Agreed, and all the "shame if next time someone would sell it on the black market" comments don't exactly make those "researchers" look like the good guys.
> I too, as the good samaritan that I am, like to stroll through my neighborhood and give all the cars and bikes I encounter a quick pentest, purely for the benefits of the owners of course.
In my neighborhood, "security researchers" can often be seen checking houses for vulnerabilities. During the day, it's usually a woman or a kid with a clipboard who knocks on front doors, checks for cameras, tests if the front door is locked, etc.

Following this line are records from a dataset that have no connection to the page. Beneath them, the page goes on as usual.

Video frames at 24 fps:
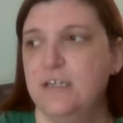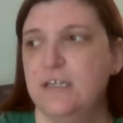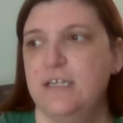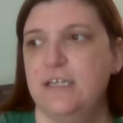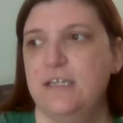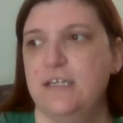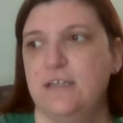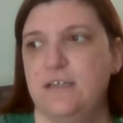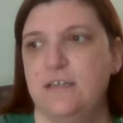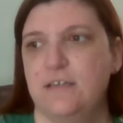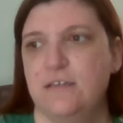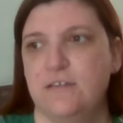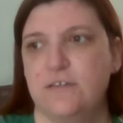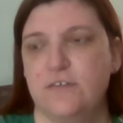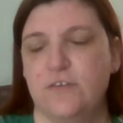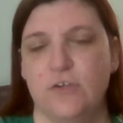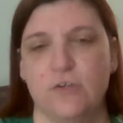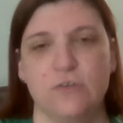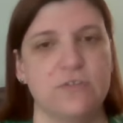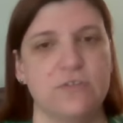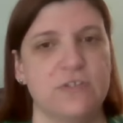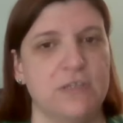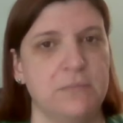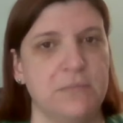And
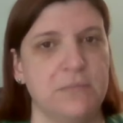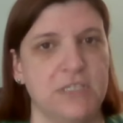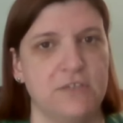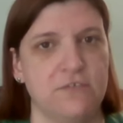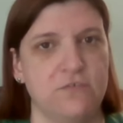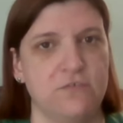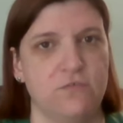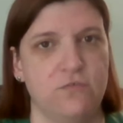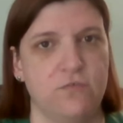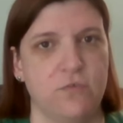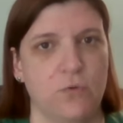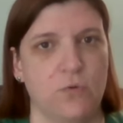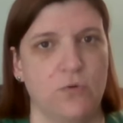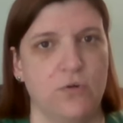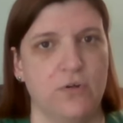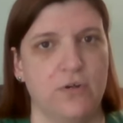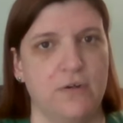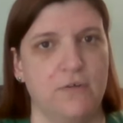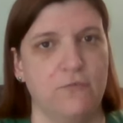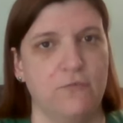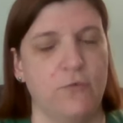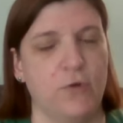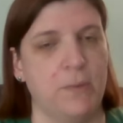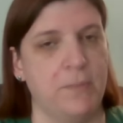those, I mean,
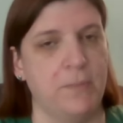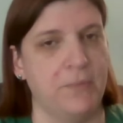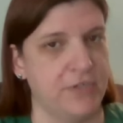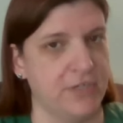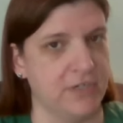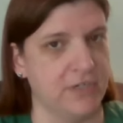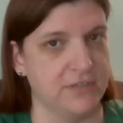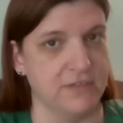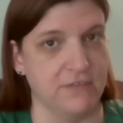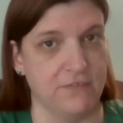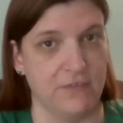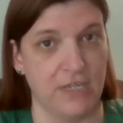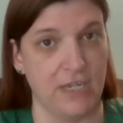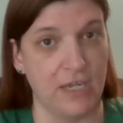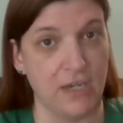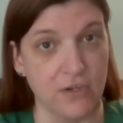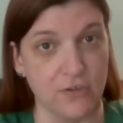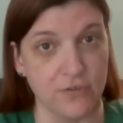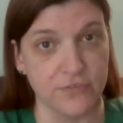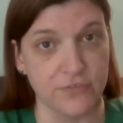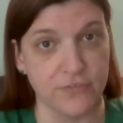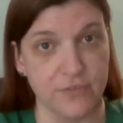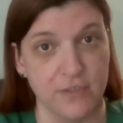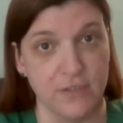for reproductive
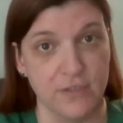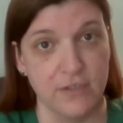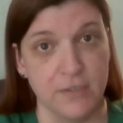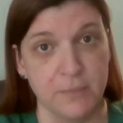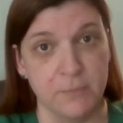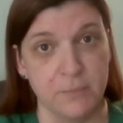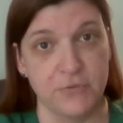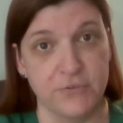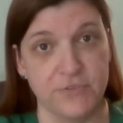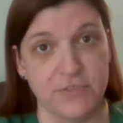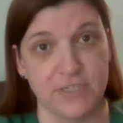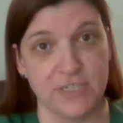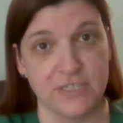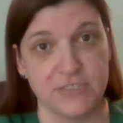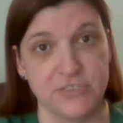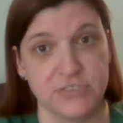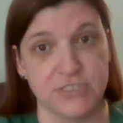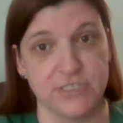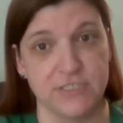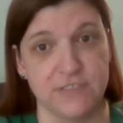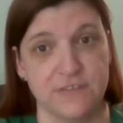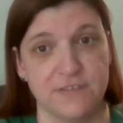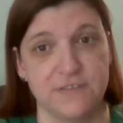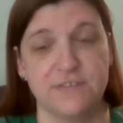health
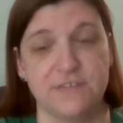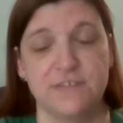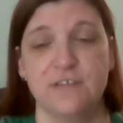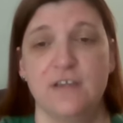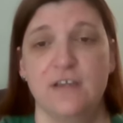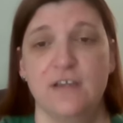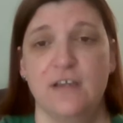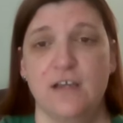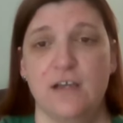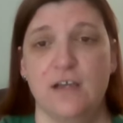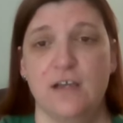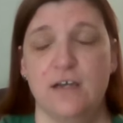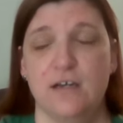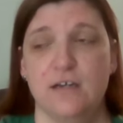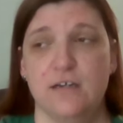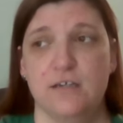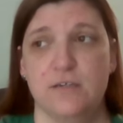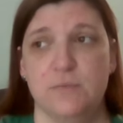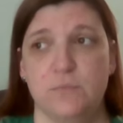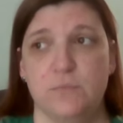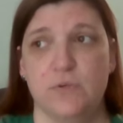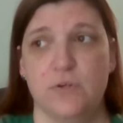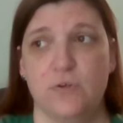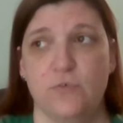protections,
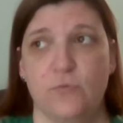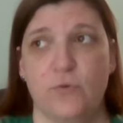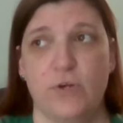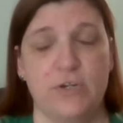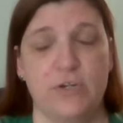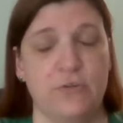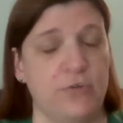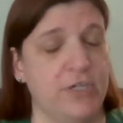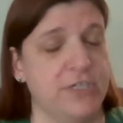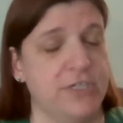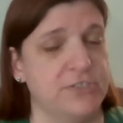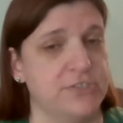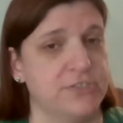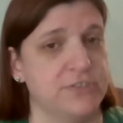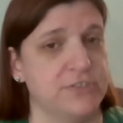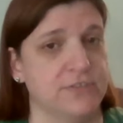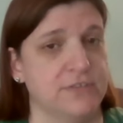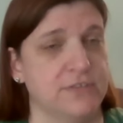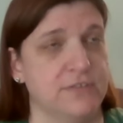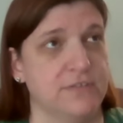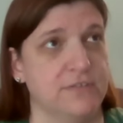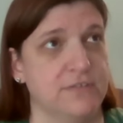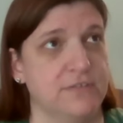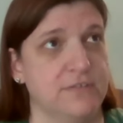
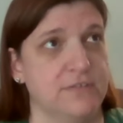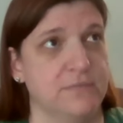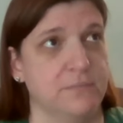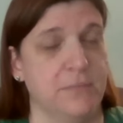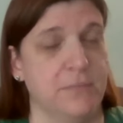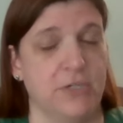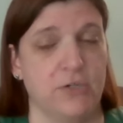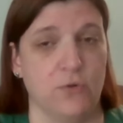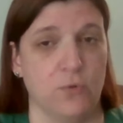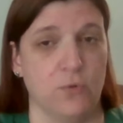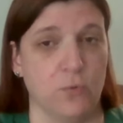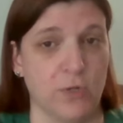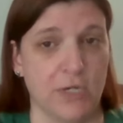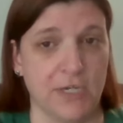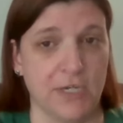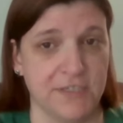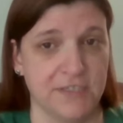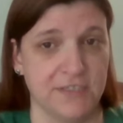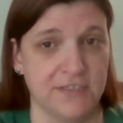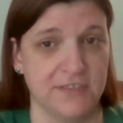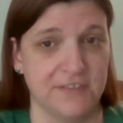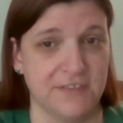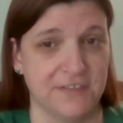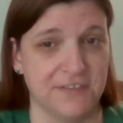recreational
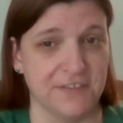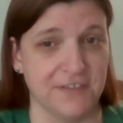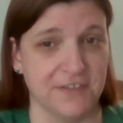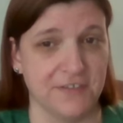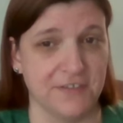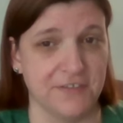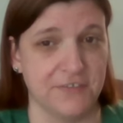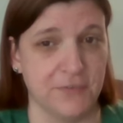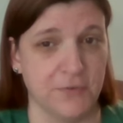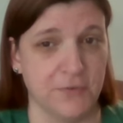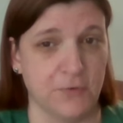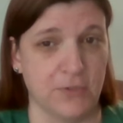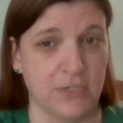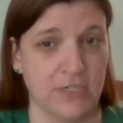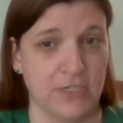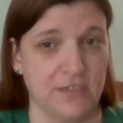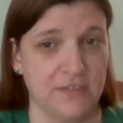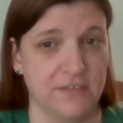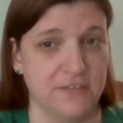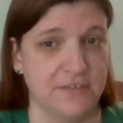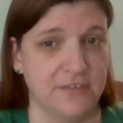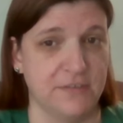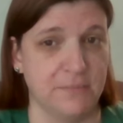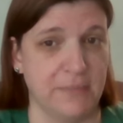marijuana is also
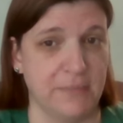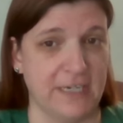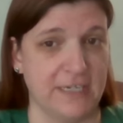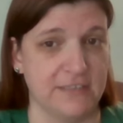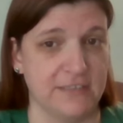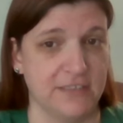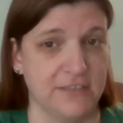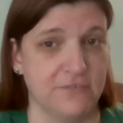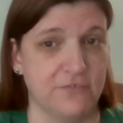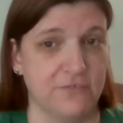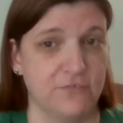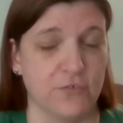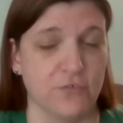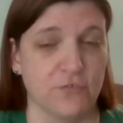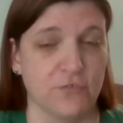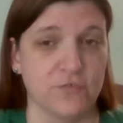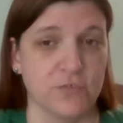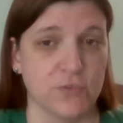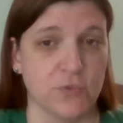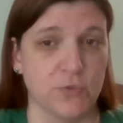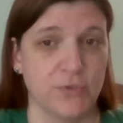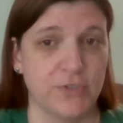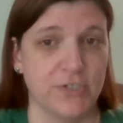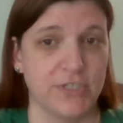on the ballot for
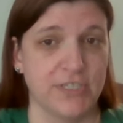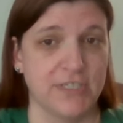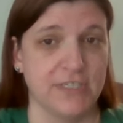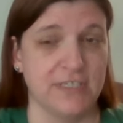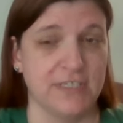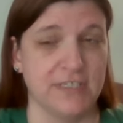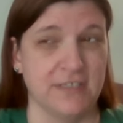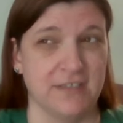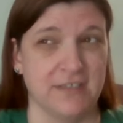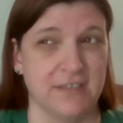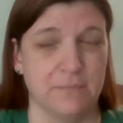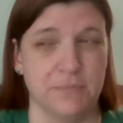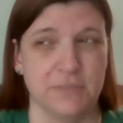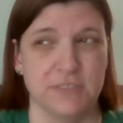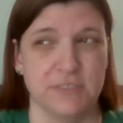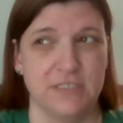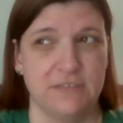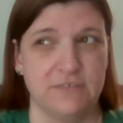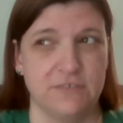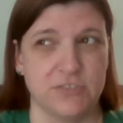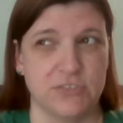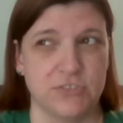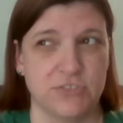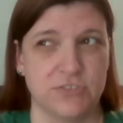Florida, and I
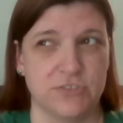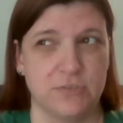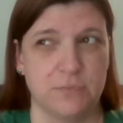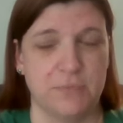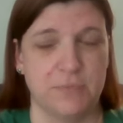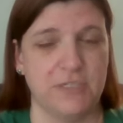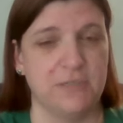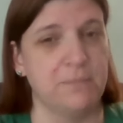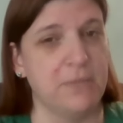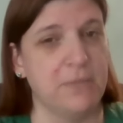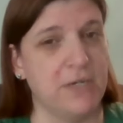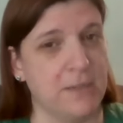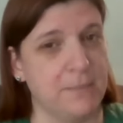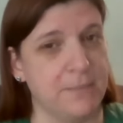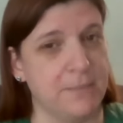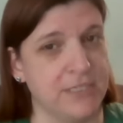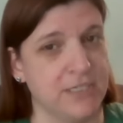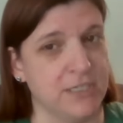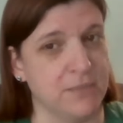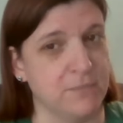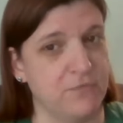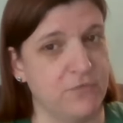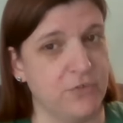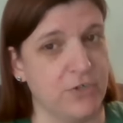believe it should be
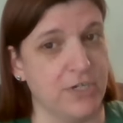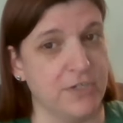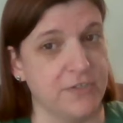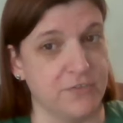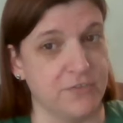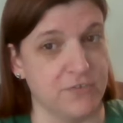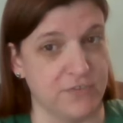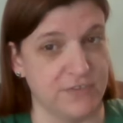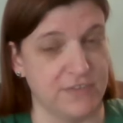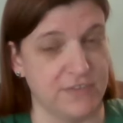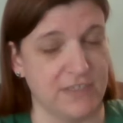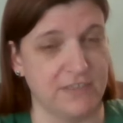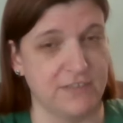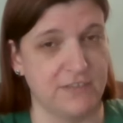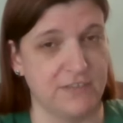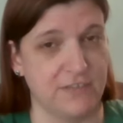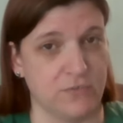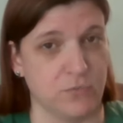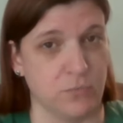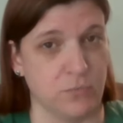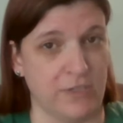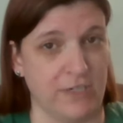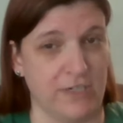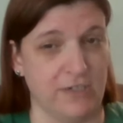popping up for other states
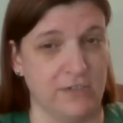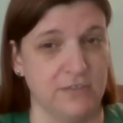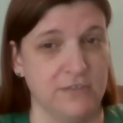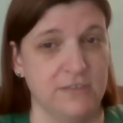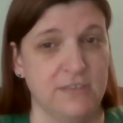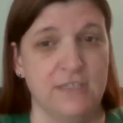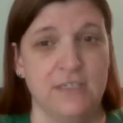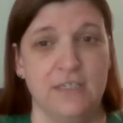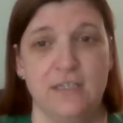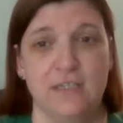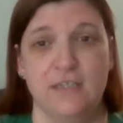as well.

I'm told they work with crews of men who will come back later to do a more thorough investigation when everyone is gone so as not to bother the homeowner.
Every night, there are other "security researchers" who test all the doors of all the cars parked on the street and in driveways. If you leave your car door unlocked just once, you'll be informed about it the next morning!
>I remember there was an article "the six dumbest ideas in computer security" on HN a while ago, one of those was the mindset that "hacking is cool". I'm reminded a bit of this here.
Half of that post is unhinged nonsense. "Hacking is Cool" is listed right after a rant about pentesting being dumb because your software should just be designed to be secure.
Actually, I think entitlement is the wrong word. Maybe more like "window washing panhandler who's upset because you don't give them money for their service"
Eva is an incredibly gifted hacker and a responsible one, a16z should treat them better.